Bon Vie Nutraceutical and Cosmetic products are proudly South African.
About Bon Vie
They contain absorbable, effective nutrient, herbal extracts, amino acids and essential fatty acids. The ingredients are of high quality and they support total health and well-being. Bon Vie products are professionally formulated and specifically adapted to South African conditions. These products are manufactured in South Africa at licensed facilities that comply with the standards of current Good Manufacturing Practice.
About Our Products
Bon Vie products have been developed over the past 15years to provide consumers with high quality nutritional supplements. All Bon Vie products have been thoroughly researched to provide products with synergistic, balanced formulations that contain the most scientifically proven effective ingredients to support and manage specific health conditions. The range of products are gluten free and contains no synthetic colorants, flavorings or preservatives.
Mission Statement
The importance of diet and nutrition in human health and disease is well established. Basic laboratory research, clinical trials, and epidemiological studies have all contributed to our understanding of the minimum daily requirements (MDR) for both micro- and macro-nutrients necessary for survival and disease prevention. Caloric restriction experiments in a variety of species have also suggested a connection between diet and aging. Although people are similar in their general nutritional requirements, considerable individual variability exists with respect to personal tastes, lifestyles, eating habits, food availability, cooking practices, nutrient absorption, environmental stress, and other factors that make the “one diet fits all” approach impractical. A more direct approach is to monitor a combination of nutrition-related parameters and outcomes (such as serum nutrient levels, oxidative stress, body composition, and health risk indicators) and modify nutritional intake in a targeted fashion to correct specific imbalances as they are detected. The result is a program of diet and supplementation that is customized to the specific needs of each individual patient with the goal of achieving intake of the ideal combination of nutrients that will produce optimal health and longevity.
Researchers and scientists continue to find out more about how individual nutrients can help prevent and treat disease. But they are also learning how whole foods may allow nutrients to work together. For example, antioxidants like beta carotene, selenium, vitamin E, and vitamin C, when consumed in foods, appear to protect against the development of heart disease, cancer, and other chronic degenerative diseases.

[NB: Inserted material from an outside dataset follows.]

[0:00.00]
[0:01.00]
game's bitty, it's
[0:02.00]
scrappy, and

The old RDAs have been replaced by Dietary Reference Intakes (DRIs), which show how much of a nutrient we need every day to maximize health and lower the risk of chronic disease (in contrast to RDAs, which listed the minimum amount needed to prevent a deficiency). The field of clinical nutrition is now increasingly incorporated into mainstream medical treatment.
Who needs supplements?
If you’re generally healthy and eat a wide variety of foods, including fruits, vegetables, whole grains, legumes, low-fat dairy products, lean meats and fish, you likely don’t need supplements.
However, the dietary guidelines recommend supplements — or fortified foods — in the following situations:
- Women who may become pregnant should get 400 micrograms a day of folic acid from fortified foods or supplements, in addition to eating foods that naturally contain folate.

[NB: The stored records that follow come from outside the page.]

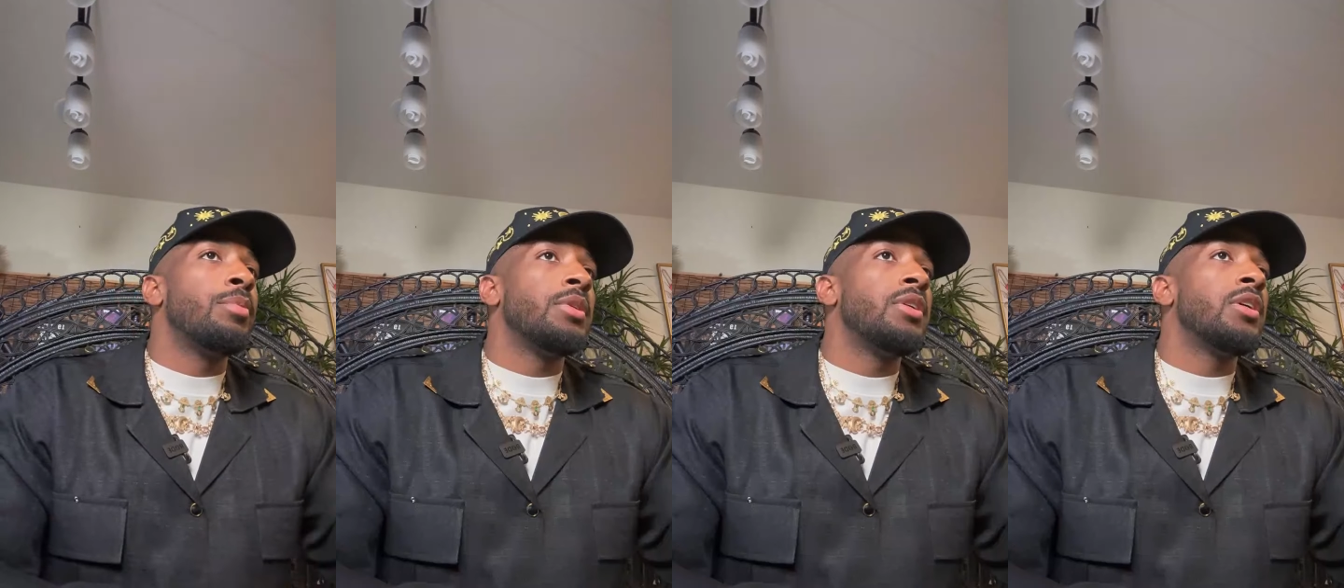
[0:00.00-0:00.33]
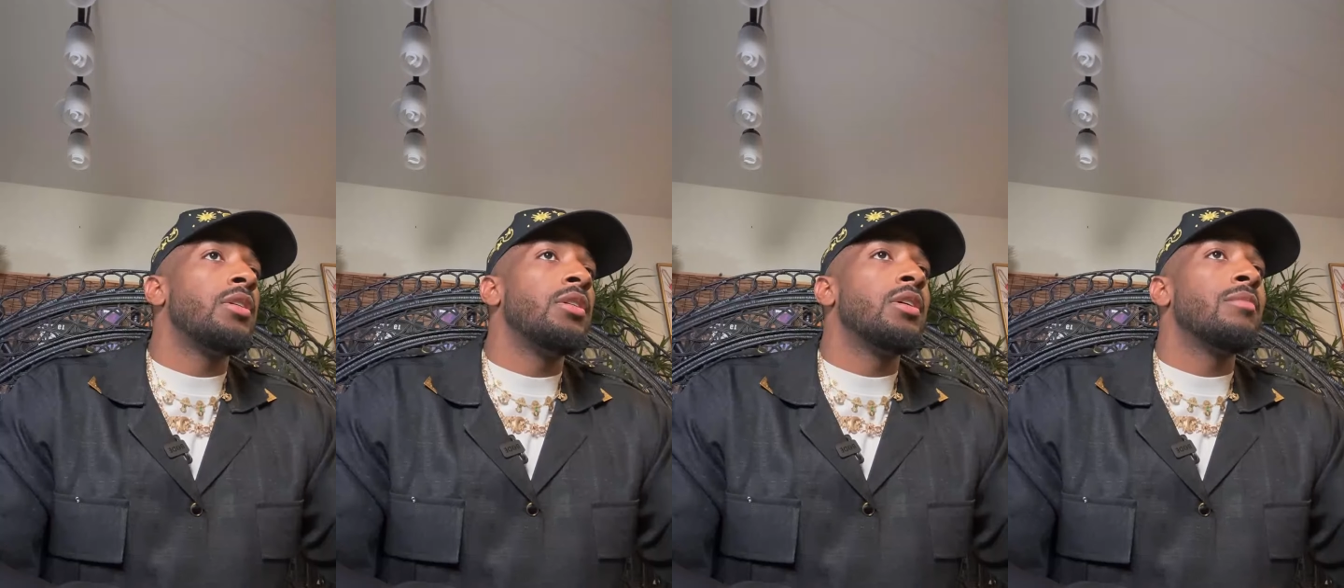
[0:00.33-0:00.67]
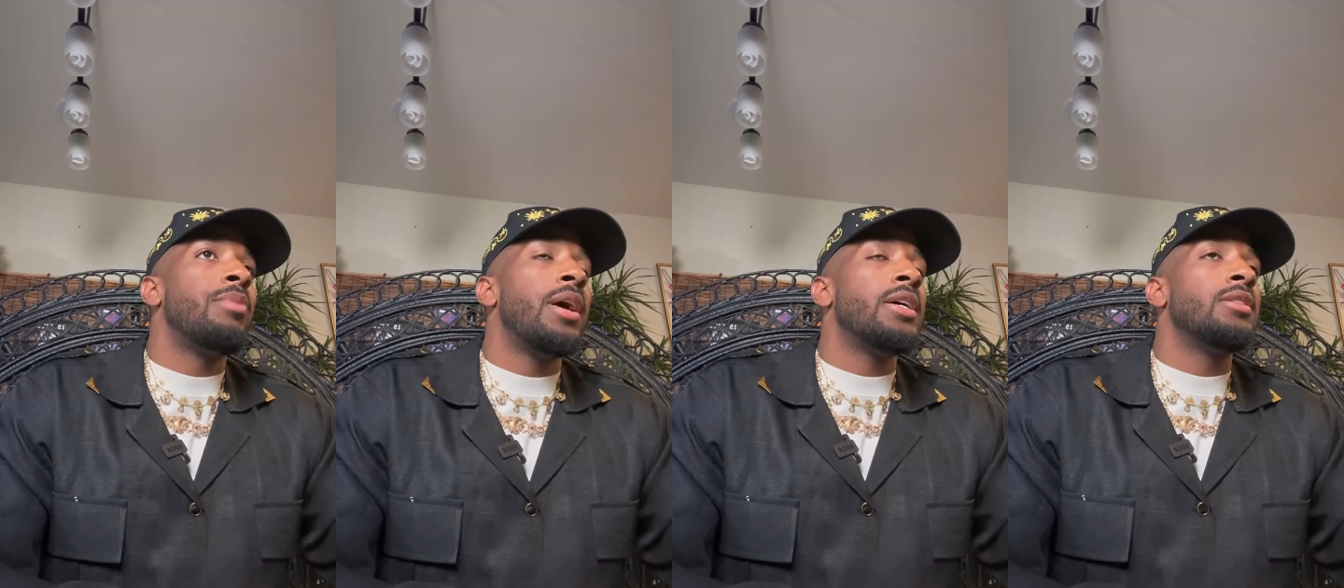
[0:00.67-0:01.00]
particular
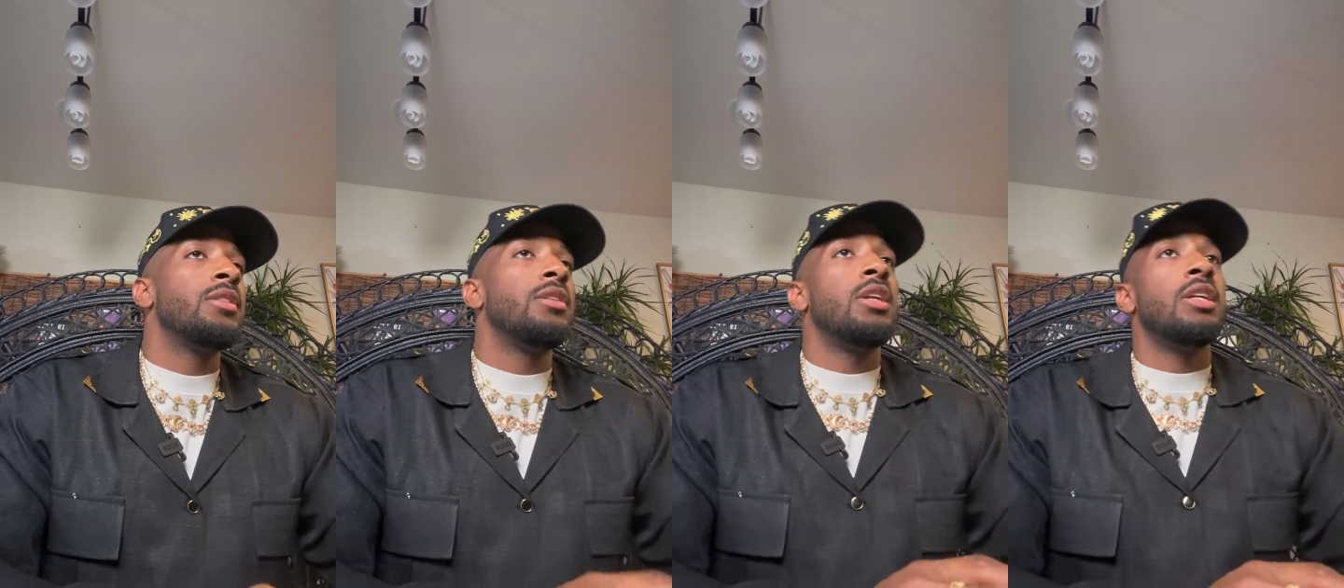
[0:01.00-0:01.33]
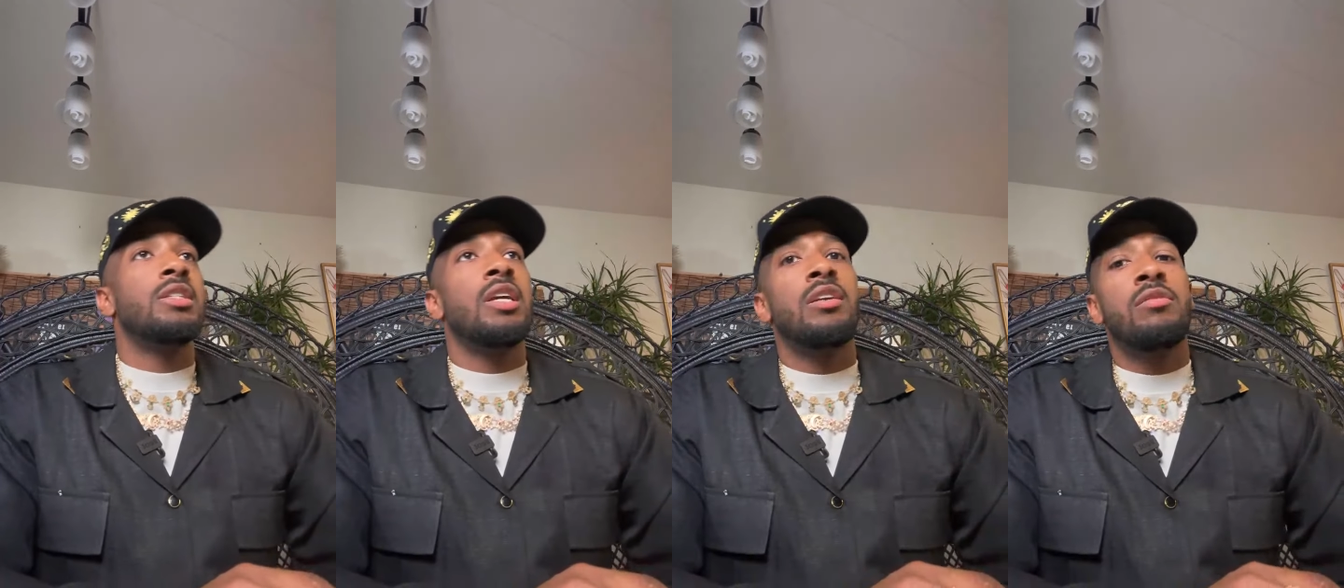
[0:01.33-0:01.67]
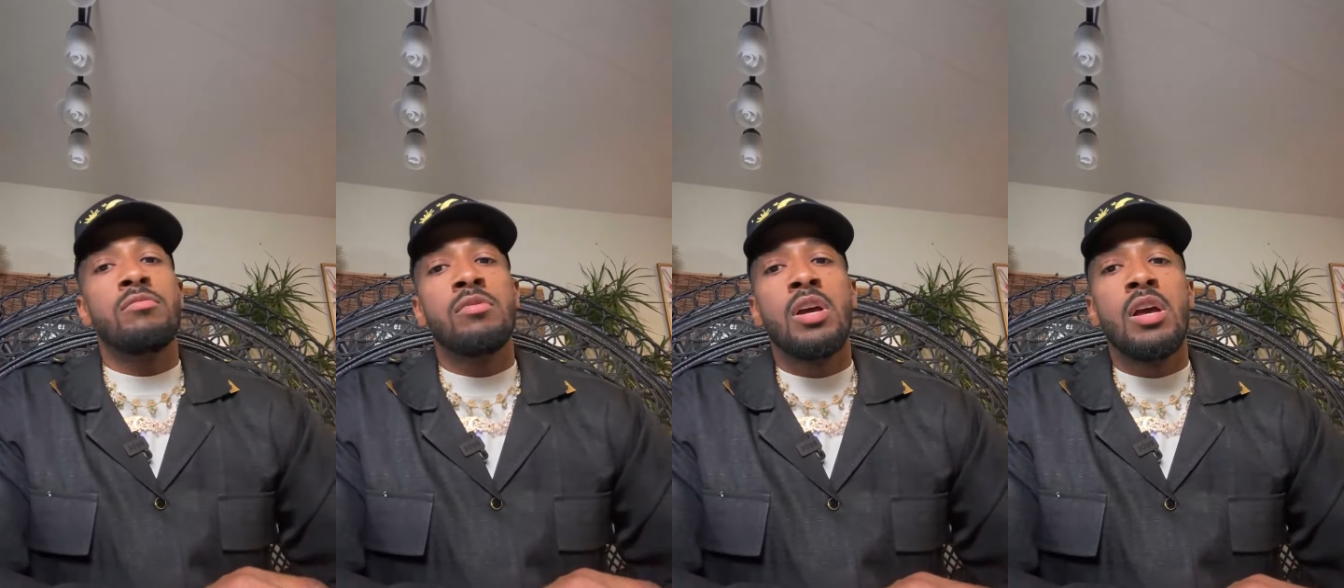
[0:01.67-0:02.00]
capacity that
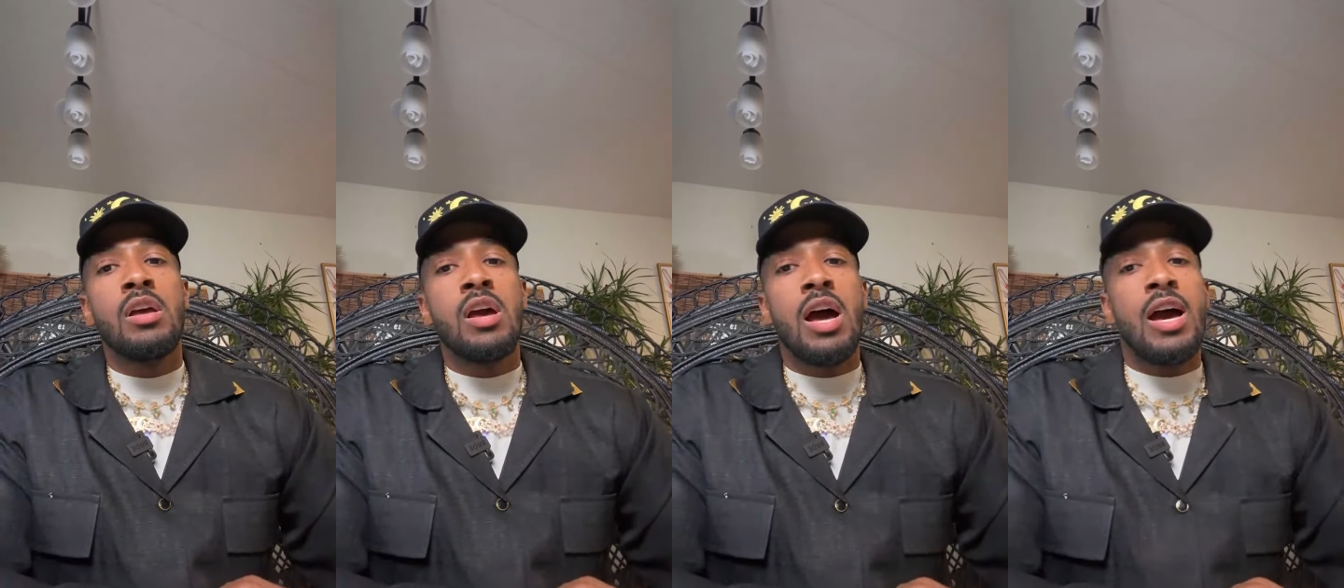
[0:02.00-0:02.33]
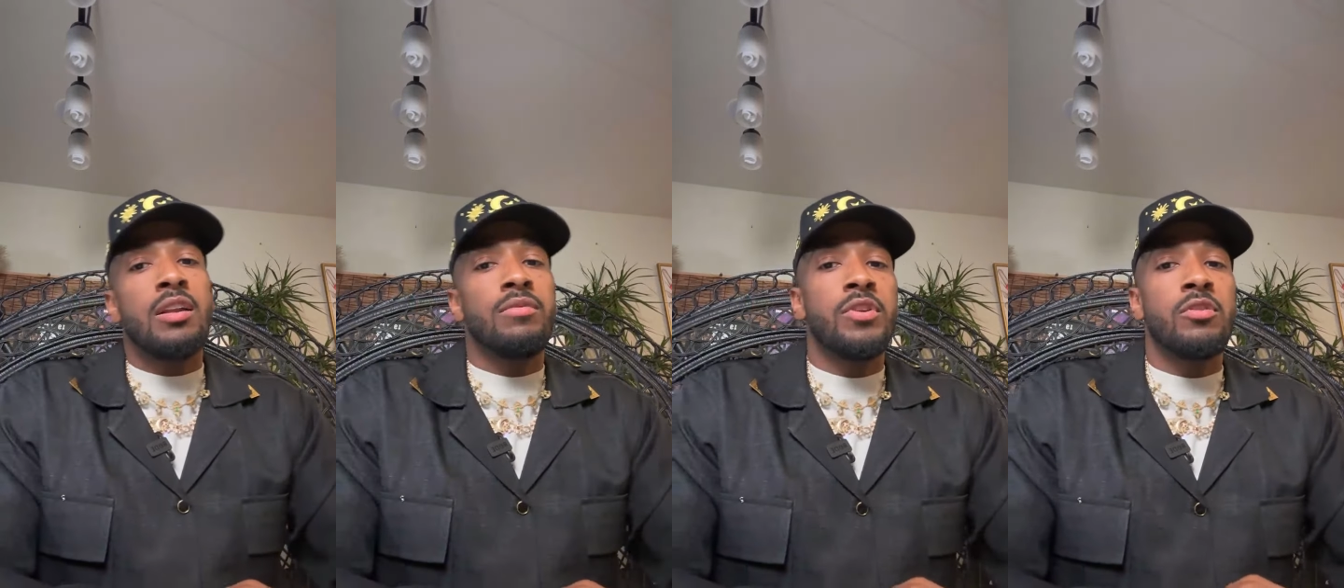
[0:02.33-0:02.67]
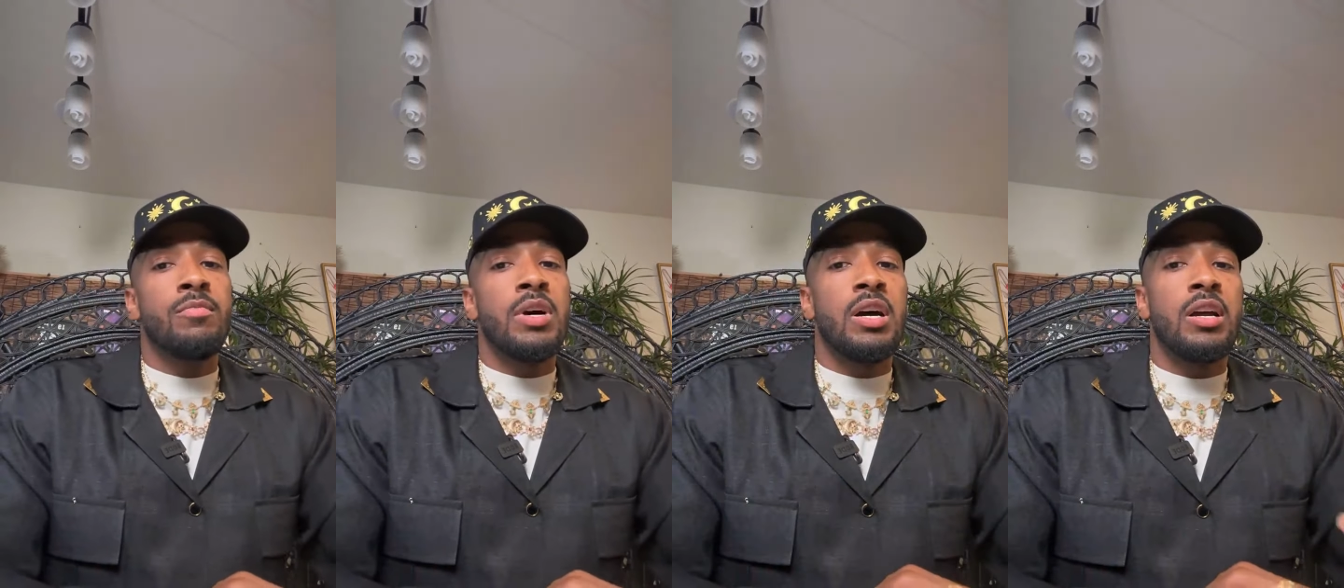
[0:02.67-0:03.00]
take you out of
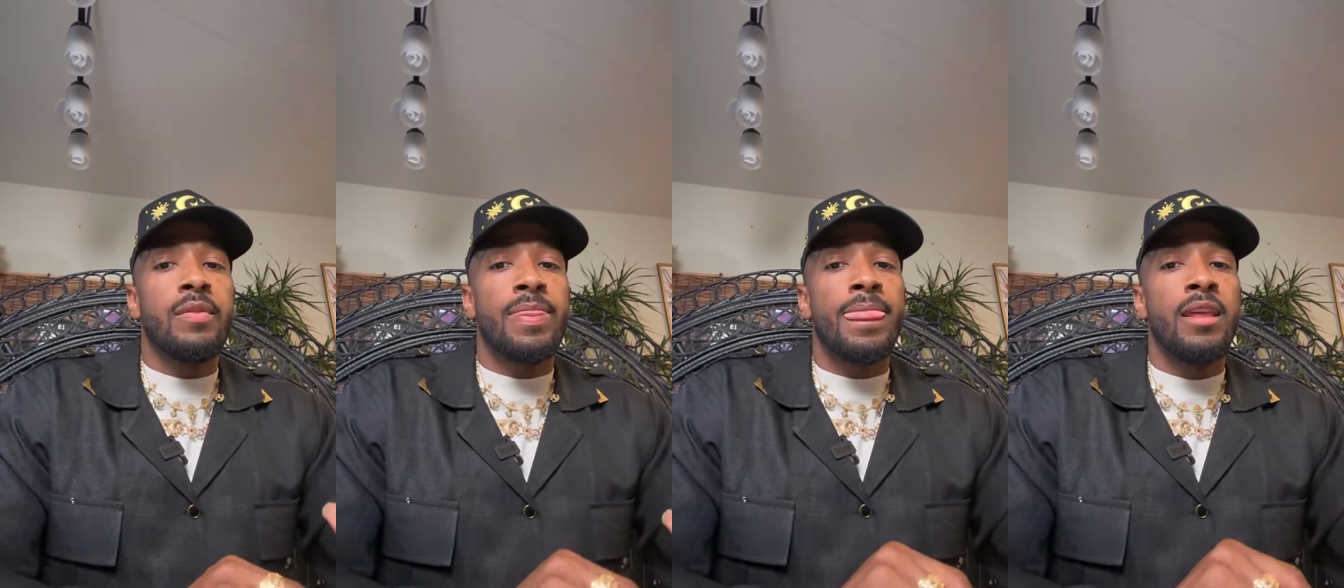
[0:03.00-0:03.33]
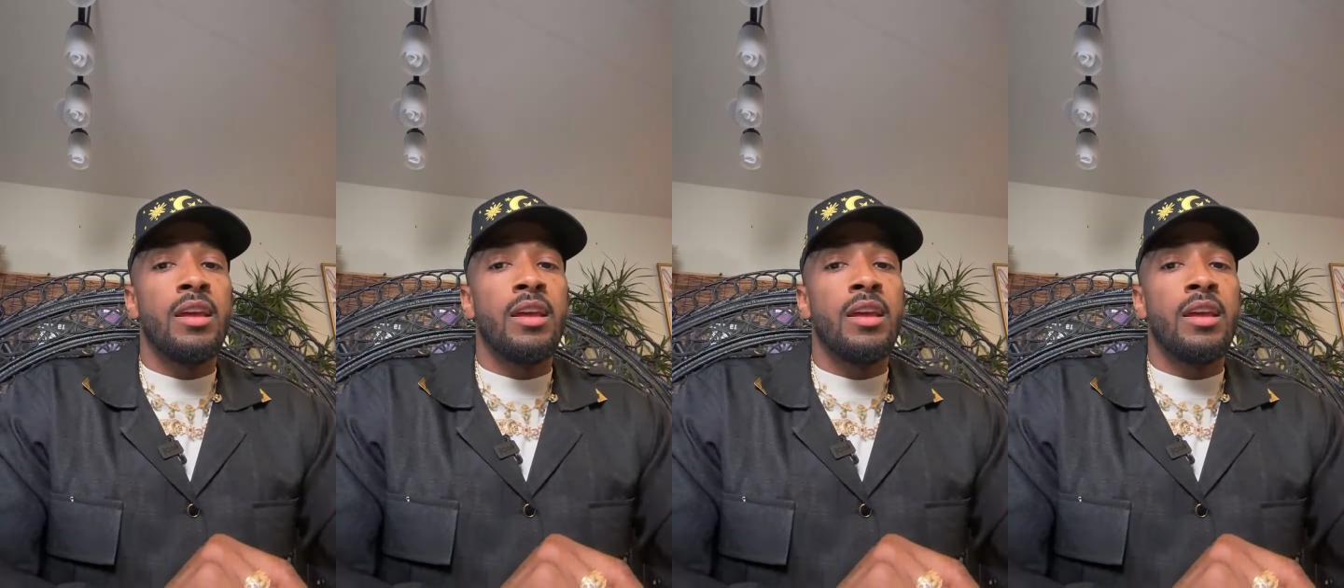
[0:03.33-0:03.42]
your mind.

- Women who are pregnant should take a prenatal vitamin that includes iron or a separate iron supplement.
- Adults age 50 or older should eat foods fortified with vitamin B-12, such as fortified cereals, or take a multivitamin that contains B-12 or a separate B-12 supplement.
- Adults age 65 and older who do not live in assisted living or nursing homes should take 800 international units (IU) of vitamin D daily to reduce the risk of falls.
Dietary supplements
also may be appropriate if you:
- Don’t eat well or consume less than 1,600 calories a day.
- Are a vegan or a vegetarian who eats a limited variety of foods.
- Don’t obtain two to three servings of fish a week. If you have difficulty achieving this amount, some experts recommend adding a fish oil supplement to your daily regimen.
- Are a woman who experiences heavy bleeding during your menstrual period.
- Have a medical condition that affects how your body absorbs or uses nutrients, such as chronic diarrhea, food allergies, food intolerance, or a disease of the liver, gallbladder, intestines or pancreas.
- Have had surgery on your digestive tract and are not able to digest and absorb nutrients properly.